The small, niche publisher of poetry, fiction, and other works also had a detailed list of what would constitute grounds for dismissal from the unpaid job:
Coming in late or leaving early without prior permission; being unavailable at night or on the weekends; failing to meet any goals; giving unsolicited advice about how to run things; taking personal phone calls during work hours; gossiping; misusing company property, including surfing the internet while at work; submission of poorly written materials; creating an atmosphere of complaint or argument; failing to respond to emails in a timely way; not showing an interest in other aspects of publishing beyond editorial; making repeated mistakes; violating company policies.
Salon called it the “worst job posting ever.” Was it for real?

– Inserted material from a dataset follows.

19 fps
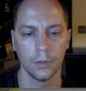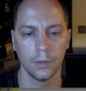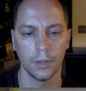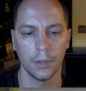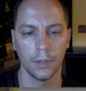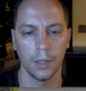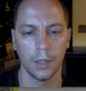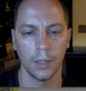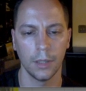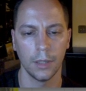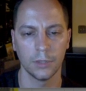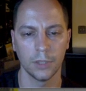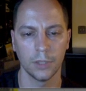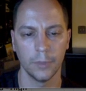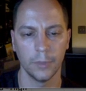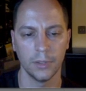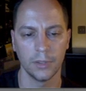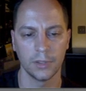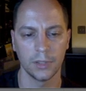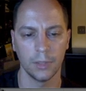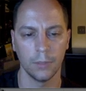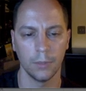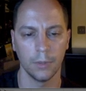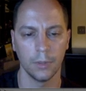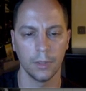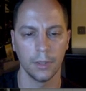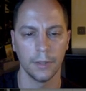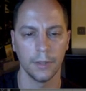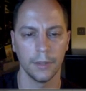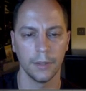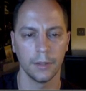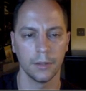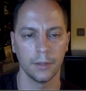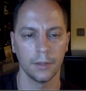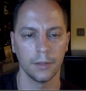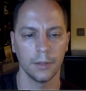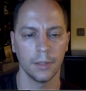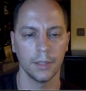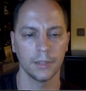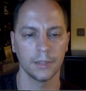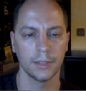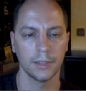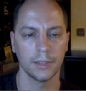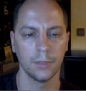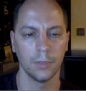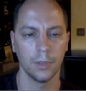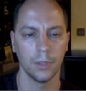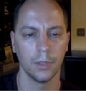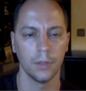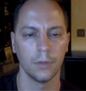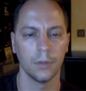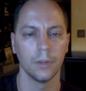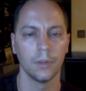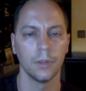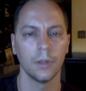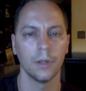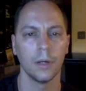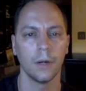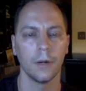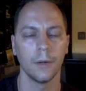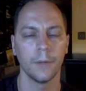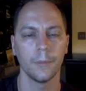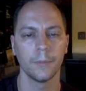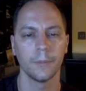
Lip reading: don't tell me there's not one on here. That's going to blow. All right.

“The advertisement was a modest proposal. Serious and not-serious at one and the same time.” Dalkey’s American director John O’Brien told the Irish Times:
So, the tongue-in-cheek advertisement was a call to apply for the internships (and the two possible positions) if you’re going to be serious and are ready; if not, then let’s not waste each other’s time. Usually this is couched in the sanitised language of ‘must be deadline-oriented, well-organised, ambitious,’ etc. But as I think we’ve known for a long time, the age of irony is dead, and I’m a fossil.
This is my ‘official’ reaction to the hornet’s nest.